(MATERIAL FOR THIS EXERCISE)

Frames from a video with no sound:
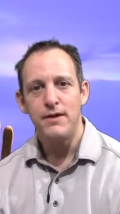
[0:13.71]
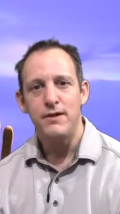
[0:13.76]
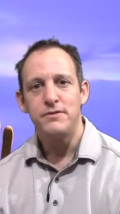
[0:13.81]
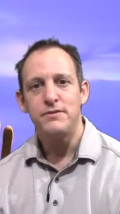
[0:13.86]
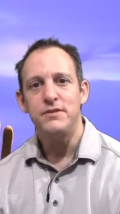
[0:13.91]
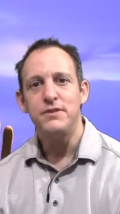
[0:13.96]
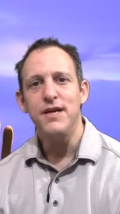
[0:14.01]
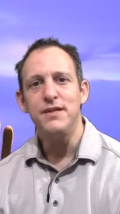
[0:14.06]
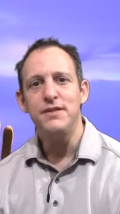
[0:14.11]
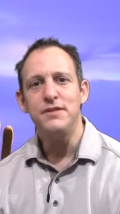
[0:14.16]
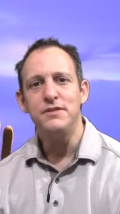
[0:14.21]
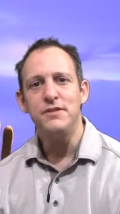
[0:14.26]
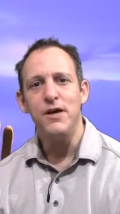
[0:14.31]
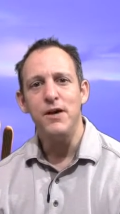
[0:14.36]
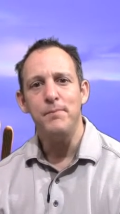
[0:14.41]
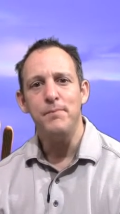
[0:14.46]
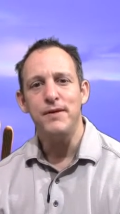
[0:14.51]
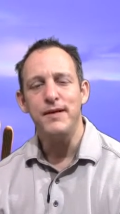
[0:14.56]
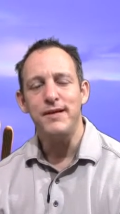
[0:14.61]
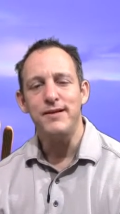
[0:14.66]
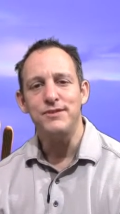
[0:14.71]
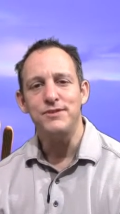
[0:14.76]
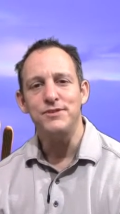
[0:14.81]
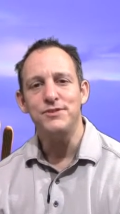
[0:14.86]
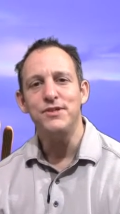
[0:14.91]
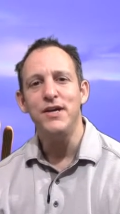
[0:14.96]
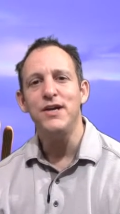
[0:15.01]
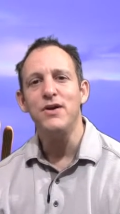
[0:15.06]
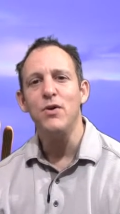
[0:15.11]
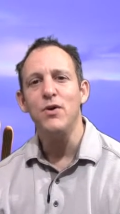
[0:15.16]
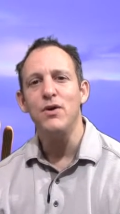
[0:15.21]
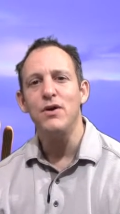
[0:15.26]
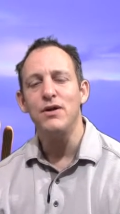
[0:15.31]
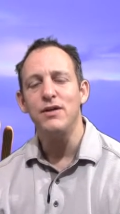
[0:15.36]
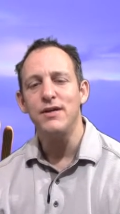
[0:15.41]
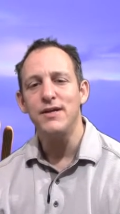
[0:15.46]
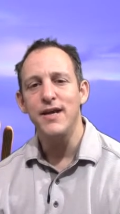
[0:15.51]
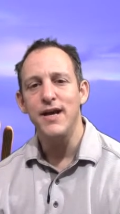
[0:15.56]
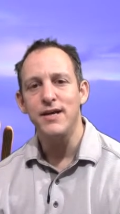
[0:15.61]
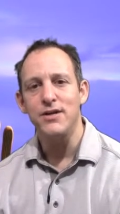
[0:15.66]
Today the topic is
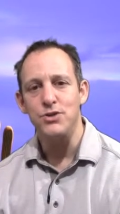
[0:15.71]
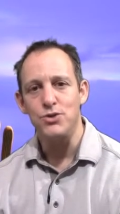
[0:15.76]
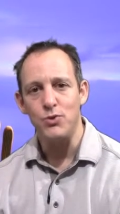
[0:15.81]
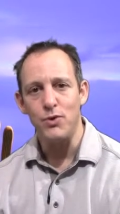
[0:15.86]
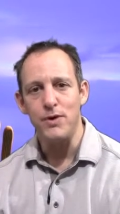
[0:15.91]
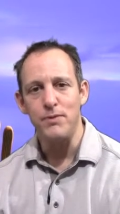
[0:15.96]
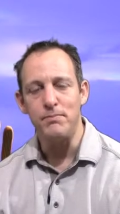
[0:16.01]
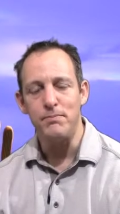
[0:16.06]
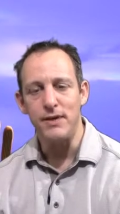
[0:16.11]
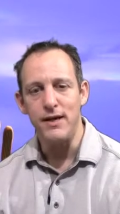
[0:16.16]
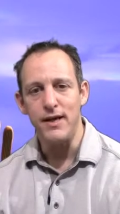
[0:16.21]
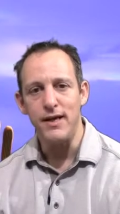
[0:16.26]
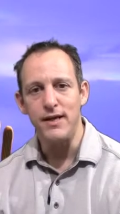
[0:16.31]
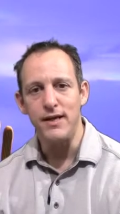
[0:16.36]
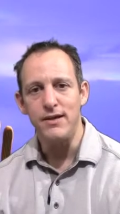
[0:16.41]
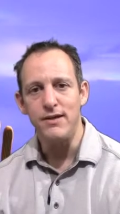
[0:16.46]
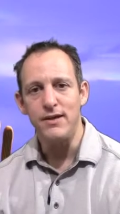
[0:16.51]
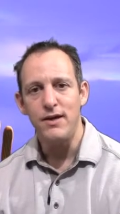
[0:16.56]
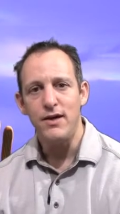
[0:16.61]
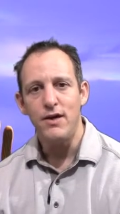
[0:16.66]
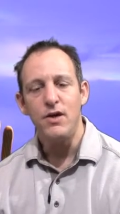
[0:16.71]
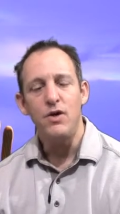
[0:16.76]
sacroiliac joint pain.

(End MATERIAL FOR THIS EXERCISE)

TO DO: Once the pictures are set aside, copy the remaining text of every entry exactly.

REPLY:
Frames from a video with no sound:
[0:13.71]
[0:13.76]
[0:13.81]
[0:13.86]
[0:13.91]
[0:13.96]
[0:14.01]
[0:14.06]
[0:14.11]
[0:14.16]
[0:14.21]
[0:14.26]
[0:14.31]
[0:14.36]
[0:14.41]
[0:14.46]
[0:14.51]
[0:14.56]
[0:14.61]
[0:14.66]
[0:14.71]
[0:14.76]
[0:14.81]
[0:14.86]
[0:14.91]
[0:14.96]
[0:15.01]
[0:15.06]
[0:15.11]
[0:15.16]
[0:15.21]
[0:15.26]
[0:15.31]
[0:15.36]
[0:15.41]
[0:15.46]
[0:15.51]
[0:15.56]
[0:15.61]
[0:15.66]
Today the topic is
[0:15.71]
[0:15.76]
[0:15.81]
[0:15.86]
[0:15.91]
[0:15.96]
[0:16.01]
[0:16.06]
[0:16.11]
[0:16.16]
[0:16.21]
[0:16.26]
[0:16.31]
[0:16.36]
[0:16.41]
[0:16.46]
[0:16.51]
[0:16.56]
[0:16.61]
[0:16.66]
[0:16.71]
[0:16.76]
sacroiliac joint pain.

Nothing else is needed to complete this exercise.